── Records provided

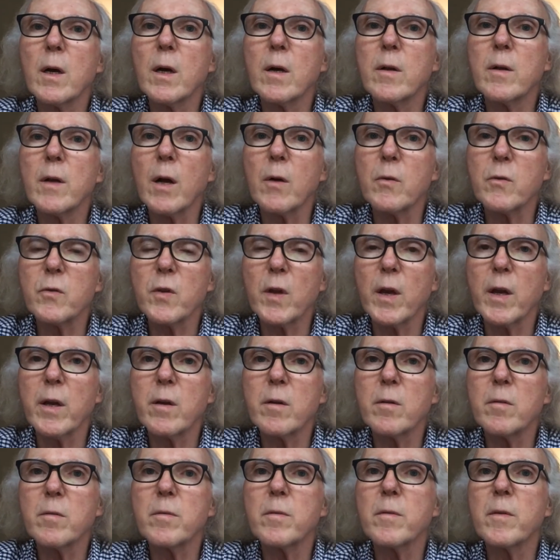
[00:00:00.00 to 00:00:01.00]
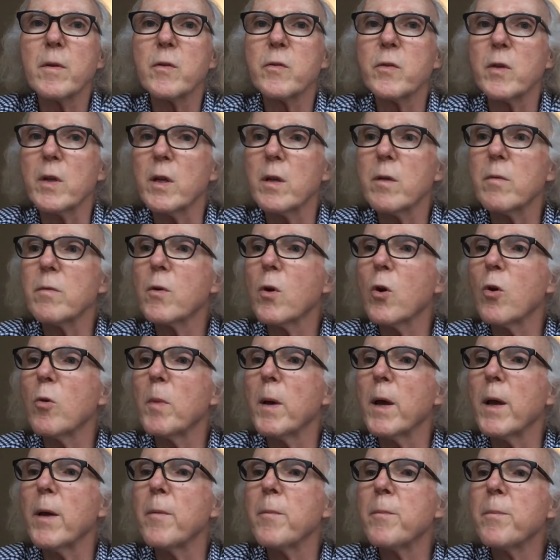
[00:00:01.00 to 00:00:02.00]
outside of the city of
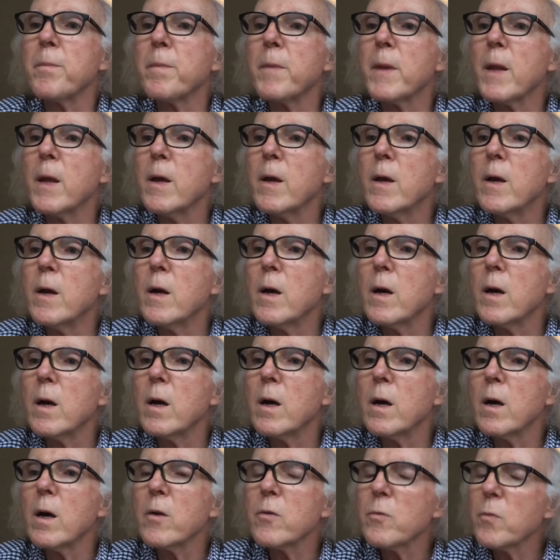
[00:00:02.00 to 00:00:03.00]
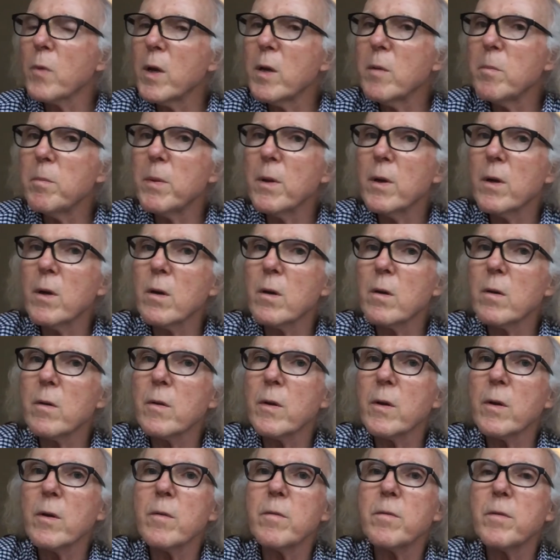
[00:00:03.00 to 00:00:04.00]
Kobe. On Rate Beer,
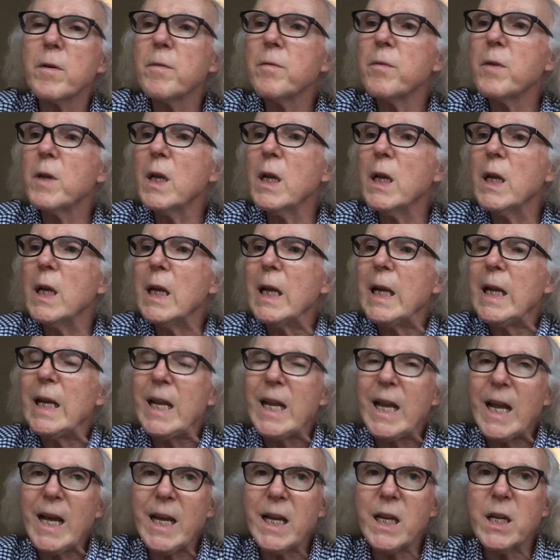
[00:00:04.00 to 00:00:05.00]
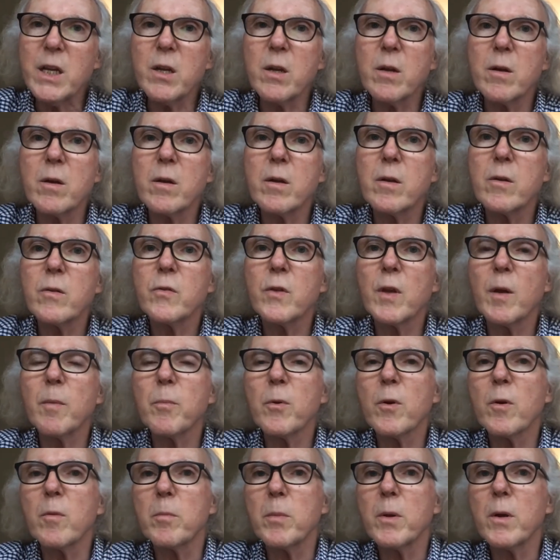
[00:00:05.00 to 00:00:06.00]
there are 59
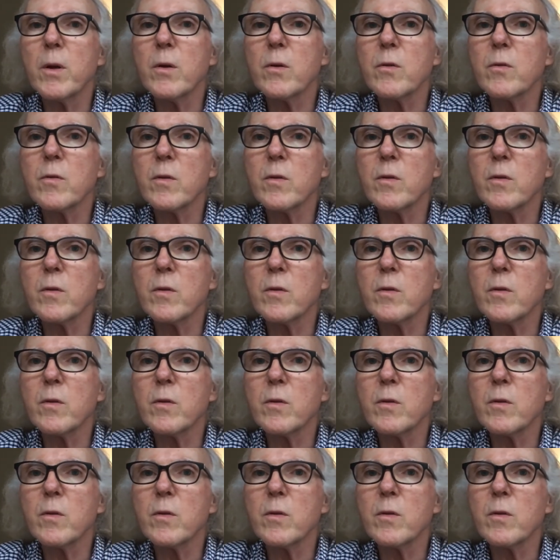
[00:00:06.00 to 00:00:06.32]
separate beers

────

● **Exercise goal**:
Please restate the data word for word, leaving out any picture it holds.

● **Response**:
[00:00:00.00 to 00:00:01.00]
[00:00:01.00 to 00:00:02.00]
outside of the city of
[00:00:02.00 to 00:00:03.00]
[00:00:03.00 to 00:00:04.00]
Kobe. On Rate Beer,
[00:00:04.00 to 00:00:05.00]
[00:00:05.00 to 00:00:06.00]
there are 59
[00:00:06.00 to 00:00:06.32]
separate beers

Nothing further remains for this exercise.